## What you are asked to do
After removing every image, reproduce the data exactly as it appears.

··········

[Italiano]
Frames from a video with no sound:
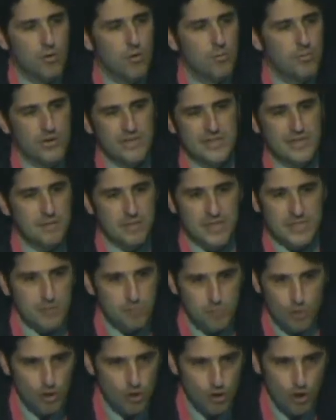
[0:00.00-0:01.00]
come può essere per
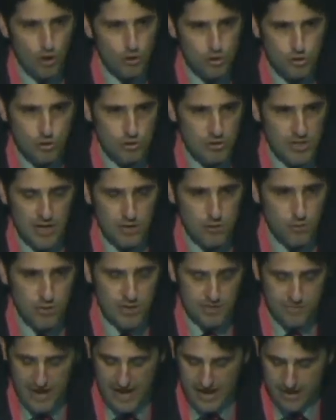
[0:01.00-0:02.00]
esempio il costo di
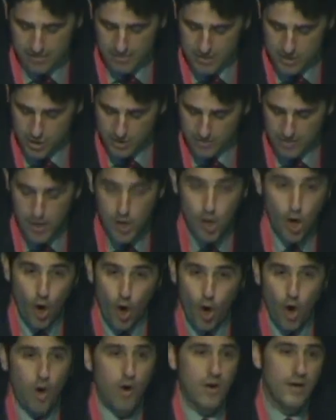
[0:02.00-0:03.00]
alcuni farmaci
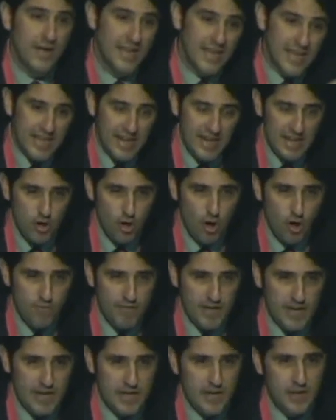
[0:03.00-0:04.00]
o i
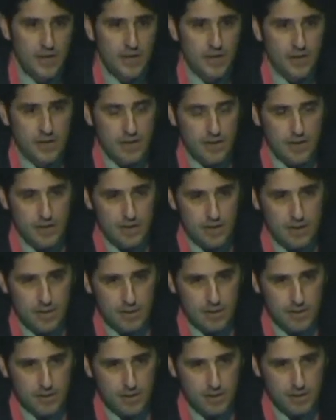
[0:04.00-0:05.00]
ricoveri
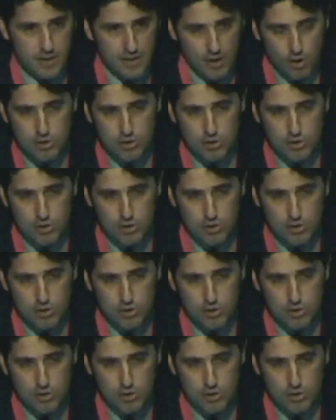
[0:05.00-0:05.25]
eh,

··········

## Answer section
[Italiano]
Frames from a video with no sound:
[0:00.00-0:01.00]
come può essere per
[0:01.00-0:02.00]
esempio il costo di
[0:02.00-0:03.00]
alcuni farmaci
[0:03.00-0:04.00]
o i
[0:04.00-0:05.00]
ricoveri
[0:05.00-0:05.25]
eh,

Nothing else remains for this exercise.